The night she moved in, Thornett invited a friend to come by for a drink. As she bounded out the door to wait, she spotted a casually dressed man watering flowers on the property.
Edward Zielinski explained that he was president of the condo board and welcomed Thornett to the building. After trading numbers in case Thornett had problems with her unit, she invited him to sit down for a beer.
“Hey, this gorgeous girl moved into the building,” Zielinski, now 30, later told his roommate. But he didn’t know if she was single. Fearing he’d create an awkward situation, he decided not to use her number for anything other than official condo business.
But Sasha Rosen, the friend who was with Thornett that night, was sure the attraction was mutual.
“He seemed like a really nice, super-cute guy. And Lyndsey was excited but didn’t really know what to expect,” Rosen says. “We’re both pretty skeptical of really nice, super-cute guys.”
Thornett’s interest grew through chats with Zielinski, who told her he was a finance professional at Fannie Mae and one of five siblings from Oregon. He’d also started a walking tour company, DCByFoot.com, with one of his brothers.
But even after months, neither was sure where the other stood. Once Zielinski asked whether he could check out her apartment, and, he recalls, “You could feel the tension of ‘Is he gonna make a move?’ But I failed to make a move.”
In late October, Thornett, now 29, was watching a football game at Buffalo Billiards when she got a text from Zielinski asking whether she wanted to join to his birthday celebration around the corner at James Hoban’s, an Irish bar. She did, and as they stood by the jukebox, Zielinski told Thornett he thought she was pretty.
A week later, they went out again with a group of friends and eventually found themselves alone. At another jukebox, this time at Darlington House, he kissed her.
Before their first official date, at Hook in Georgetown the following weekend, they met up at a U2 concert they’d both planned to attend. That night, the two posed for a picture that Thornett developed and gave to her mother, who knew about her daughter’s crush on Zielinski.
The two began spending evenings together and exploring the city on weekends. “From the moment I met him, it was so comfortable,” Thornett says. “And it reminded me of being in college. Just being able to go upstairs at night. It was just really fun.”

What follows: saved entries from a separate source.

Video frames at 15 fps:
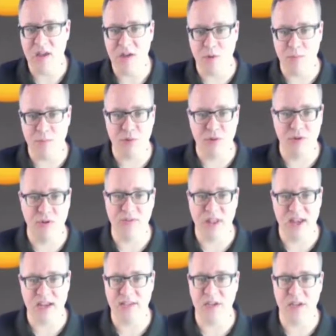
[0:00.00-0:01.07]
to improve
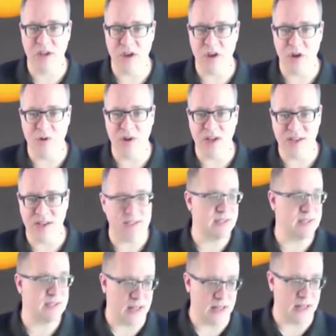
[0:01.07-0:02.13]
legacy code is
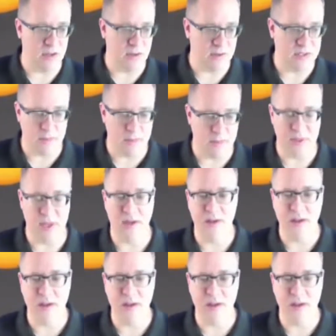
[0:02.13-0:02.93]
selling you something.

Within weeks, he was invited to her parents’ home in Potomac. He saw the picture of him and Thornett at the concert displayed among family photos on the mantle. Her mother was embarrassed, “but I liked that,” Zielinski recalls. “It was cool that she had our picture up.”
Though Thornett often told Rosen the relationship “seemed too good to be true,” she let down her guard quickly. “I was so happy,” she says. “It was just finally easy, and I always was kind of hoping that I would find something that would just feel right and be easy.”
And it was apparent that Zielinski felt the same. “I just knew that he adored Lyndsey,” says Rosen. “Every other word out of his mouth was, ‘Isn’t Lyndsey so beautiful?’ ”
By the time they went to Jamaica together the following March, he was sure he wanted to marry her. “Everything felt different,” he says. “I was completely excited. Where I would do anything to spend time with her, to make her happy, to have fun with her.”
In October 2010, he took her back to Hook. And later, on a bench by the Georgetown waterfront, Zielinski got down on one knee and asked Thornett to be his wife.
The two planned an Aug. 27 wedding at Meridian House, where cocktail hour would be held among the property’s linden trees. But plans changed when an earthquake struck four days before the event, causing slight damage to the building. And weather reports indicated Hurricane Irene was barreling toward the region. As they worried about their 145 guests’ travel plans, their wedding planner, Jamie Sears, prayed the electricity would stay on at least long enough to get through dinner. But it stayed on all night. And every vendor and all but a small handful of guests made it to the wedding.
As blowing branches scratched against the stained-glass windows of St. Paul’s Lutheran Church on Connecticut Avenue NW during their ceremony, Pastor Jan P. Lookingbill addressed the couple. “Earthquake, wind and rain cannot stop love,” he said. “Love cannot be stopped — not even by Irene.”